#### Data supplied ####

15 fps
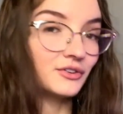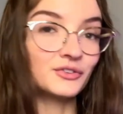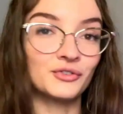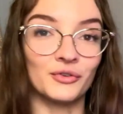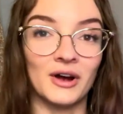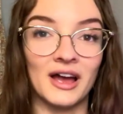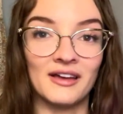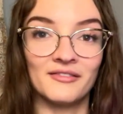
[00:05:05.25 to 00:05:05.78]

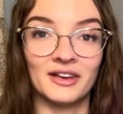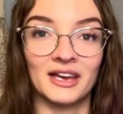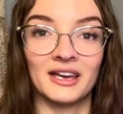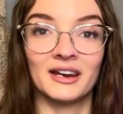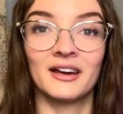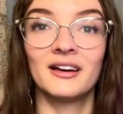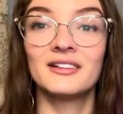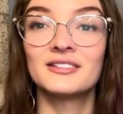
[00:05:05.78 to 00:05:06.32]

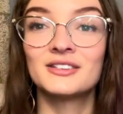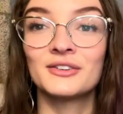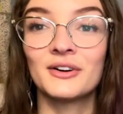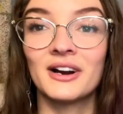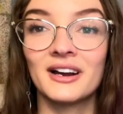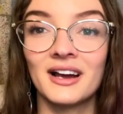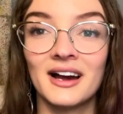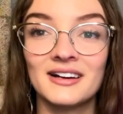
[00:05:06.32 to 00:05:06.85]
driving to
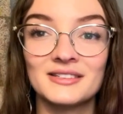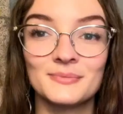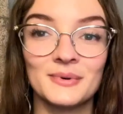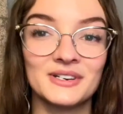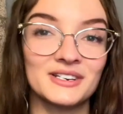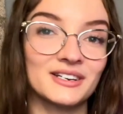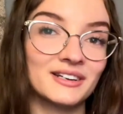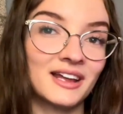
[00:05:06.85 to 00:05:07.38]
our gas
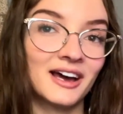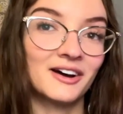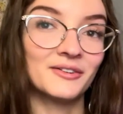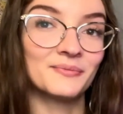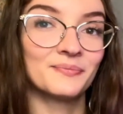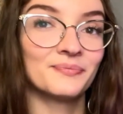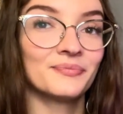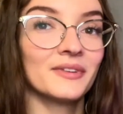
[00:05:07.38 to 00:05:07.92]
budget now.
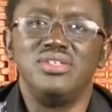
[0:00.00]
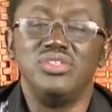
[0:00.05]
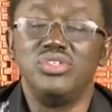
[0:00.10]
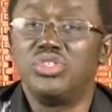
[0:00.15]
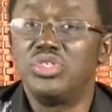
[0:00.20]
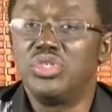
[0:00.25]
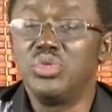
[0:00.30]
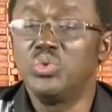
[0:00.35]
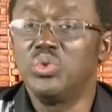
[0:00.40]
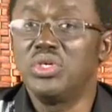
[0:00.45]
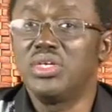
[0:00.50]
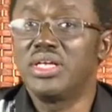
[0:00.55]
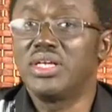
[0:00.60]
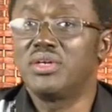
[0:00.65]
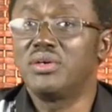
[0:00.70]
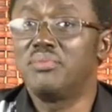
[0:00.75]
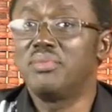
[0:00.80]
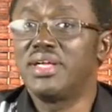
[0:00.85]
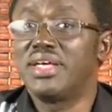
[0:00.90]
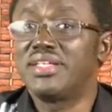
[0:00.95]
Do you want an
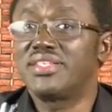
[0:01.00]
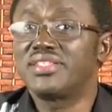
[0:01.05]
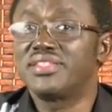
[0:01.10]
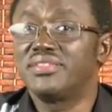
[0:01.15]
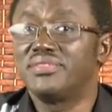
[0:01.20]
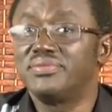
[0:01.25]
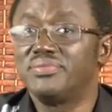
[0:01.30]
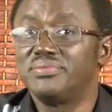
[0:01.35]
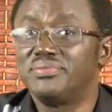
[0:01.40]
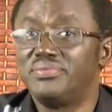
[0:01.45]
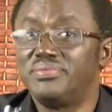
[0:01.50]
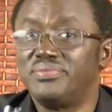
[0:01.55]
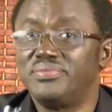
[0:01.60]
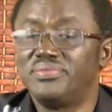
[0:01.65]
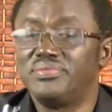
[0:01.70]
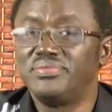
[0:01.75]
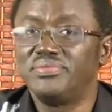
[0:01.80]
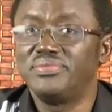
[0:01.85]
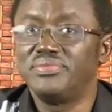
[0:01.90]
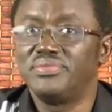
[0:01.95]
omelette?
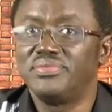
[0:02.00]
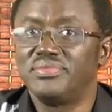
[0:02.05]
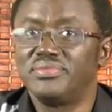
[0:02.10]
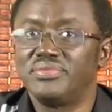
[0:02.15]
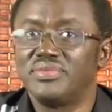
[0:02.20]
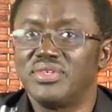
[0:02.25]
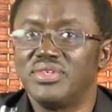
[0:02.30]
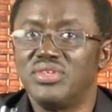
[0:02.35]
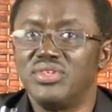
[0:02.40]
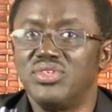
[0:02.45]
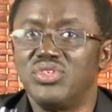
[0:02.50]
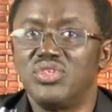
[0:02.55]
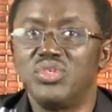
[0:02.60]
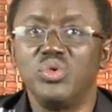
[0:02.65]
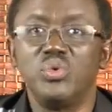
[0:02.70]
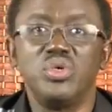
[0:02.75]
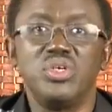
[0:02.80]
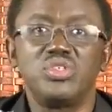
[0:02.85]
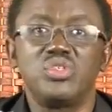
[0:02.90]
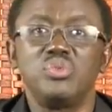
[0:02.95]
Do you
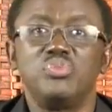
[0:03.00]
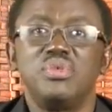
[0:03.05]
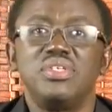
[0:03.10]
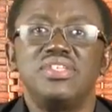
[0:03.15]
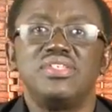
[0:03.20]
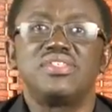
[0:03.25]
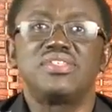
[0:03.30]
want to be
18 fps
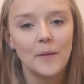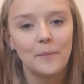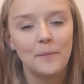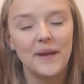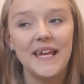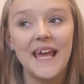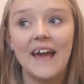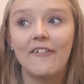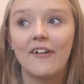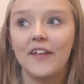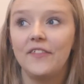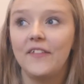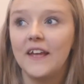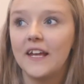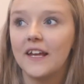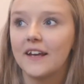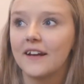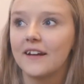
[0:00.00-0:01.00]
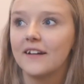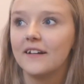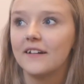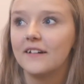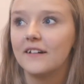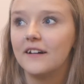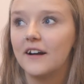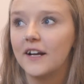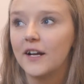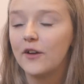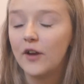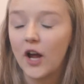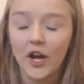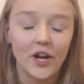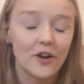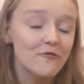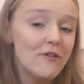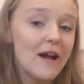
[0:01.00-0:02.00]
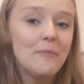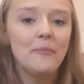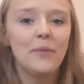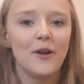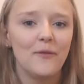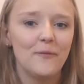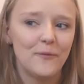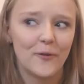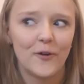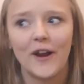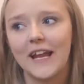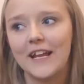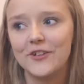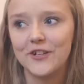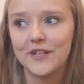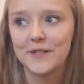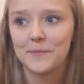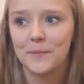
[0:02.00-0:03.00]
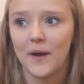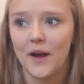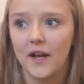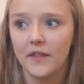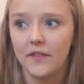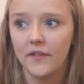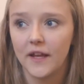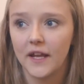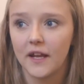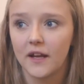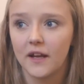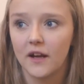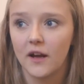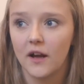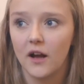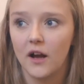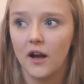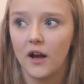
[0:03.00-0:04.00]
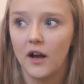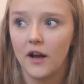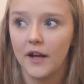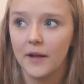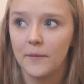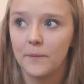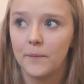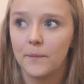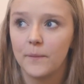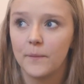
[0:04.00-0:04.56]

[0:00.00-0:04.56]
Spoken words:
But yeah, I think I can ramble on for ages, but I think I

####
#### Data supplied ####

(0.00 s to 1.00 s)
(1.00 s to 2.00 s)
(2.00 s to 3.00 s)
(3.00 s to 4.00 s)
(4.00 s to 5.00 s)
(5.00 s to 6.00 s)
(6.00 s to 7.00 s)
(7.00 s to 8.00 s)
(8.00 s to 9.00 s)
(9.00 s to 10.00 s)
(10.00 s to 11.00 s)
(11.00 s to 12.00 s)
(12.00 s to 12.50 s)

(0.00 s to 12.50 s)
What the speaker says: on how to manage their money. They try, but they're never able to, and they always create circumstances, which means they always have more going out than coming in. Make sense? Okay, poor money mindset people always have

####

_Activity_.
All that belongs in your answer is the stretch of entries above from the line with "(11.00 s to 12.00 s)" through the line with "What the speaker", printed exactly.

_Response box_.
(11.00 s to 12.00 s)
(12.00 s to 12.50 s)

(0.00 s to 12.50 s)
What the speaker says: on how to manage their money. They try, but they're never able to, and they always create circumstances, which means they always have more going out than coming in. Make sense? Okay, poor money mindset people always have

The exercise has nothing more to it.